Disclaimer: I own the characters and the idea of this one-shot, though I do not own the Joy Luck Club.
No one knew why my mother had died. My Mother's husband said she was so busy, she forgot to breathe, my grandparents that she had had so much on her mind, her head had exploded. The doctors could not find what was wrong with her: it was a miraculous appearance of the disease, and a sudden death. Me? I believe she died of despair.
You know how they say terrible thoughts can eat away at you? Or that if you bottle up your emotions, you might explode? It was like that. You see, the night before her sickness, she had told me something. That day I had only laughed like an annoying teen, but now I see it all.
**
It was not long ago, she had said. I had met your father for our nineteenth anniversary at a fancy restaurant; too fancy for us. When we sat down, I asked him how he could afford such a wonderful place; he only grunted, and I forgot about my question. The meal was wonderful! So good, I have no words to describe it. There were the appetizers: large shrimp with the thickest sauce you ever seen. The main was steak. It juiced pink over my plate and it felt as if the small pieced melted in my mouth. It was not until dessert, while we were eating the darkest, sweetest apple pie, that our waiter brought over the bill.

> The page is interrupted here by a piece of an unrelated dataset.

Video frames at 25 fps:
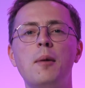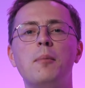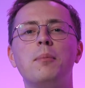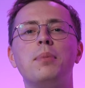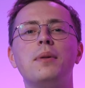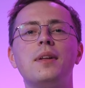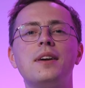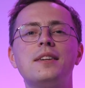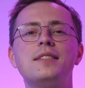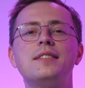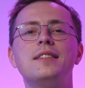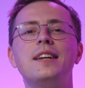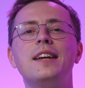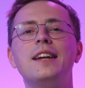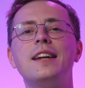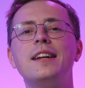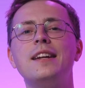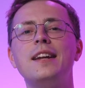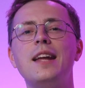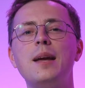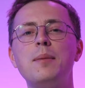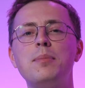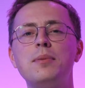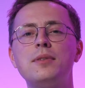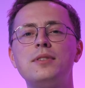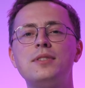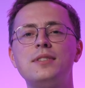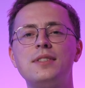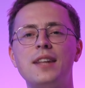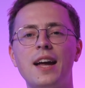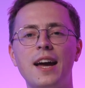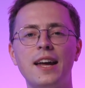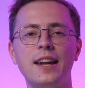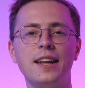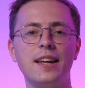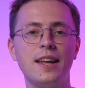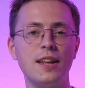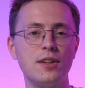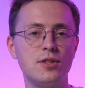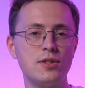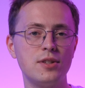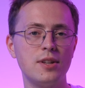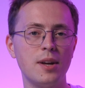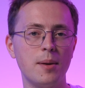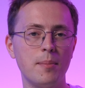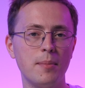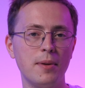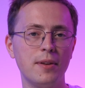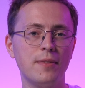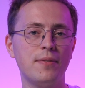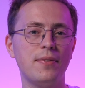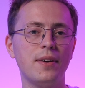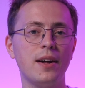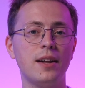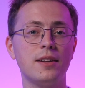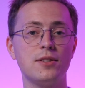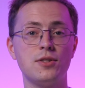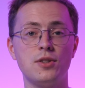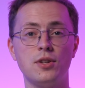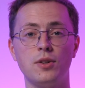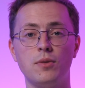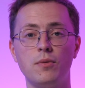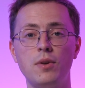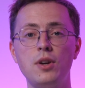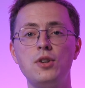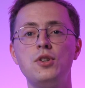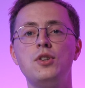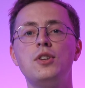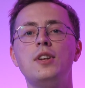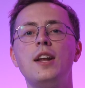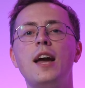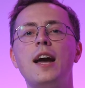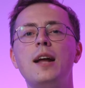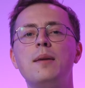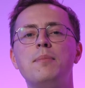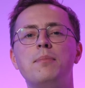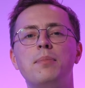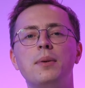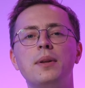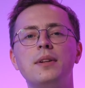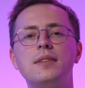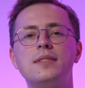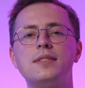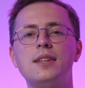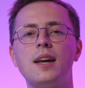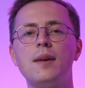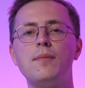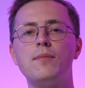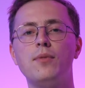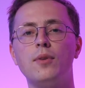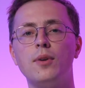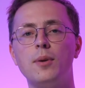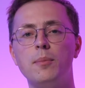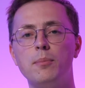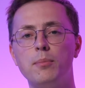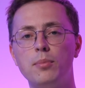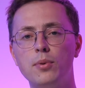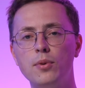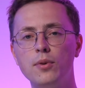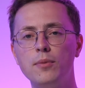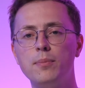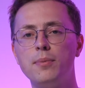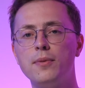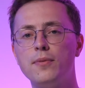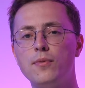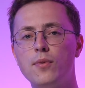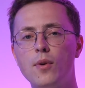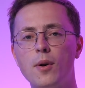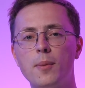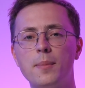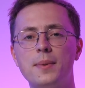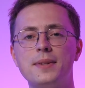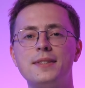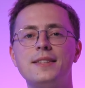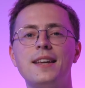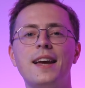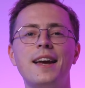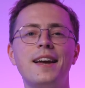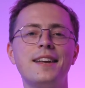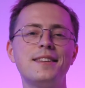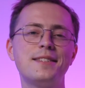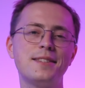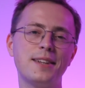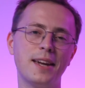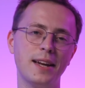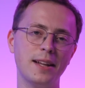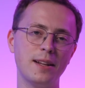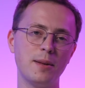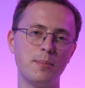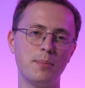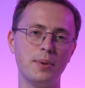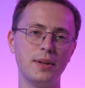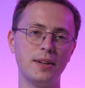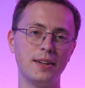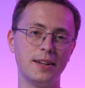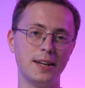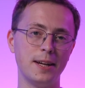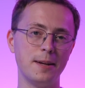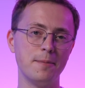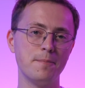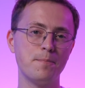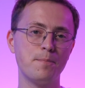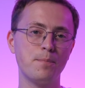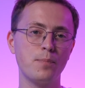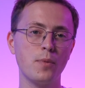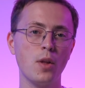Plus, it enables static HTML file generation at build time for improved performance and scalability.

I almost choked on my pie as I took in the large number.
But—I asked him. –how are we going to pay for that?
Your father merely smiled and waved his credit card, saying he had received a bonus today. I was so glad for your father I did not realize the credit card he handed the waiter was not his, not that the waiter did not ask for his identification.
**
"Your father is a bad man," my mother had warned.
"Oh, mom…you are so paranoid," I laughed; I was only eighteen.
**
It was my ignorance that had sparked my mother's disease: it was my fault. If only I had believed her. If I had not laughed and had heeded her warning, I would not have followed in my Mother's husband's footsteps. My mother would be alive, and I would not be sitting alone, destined to rot in a cold cell at the jail house.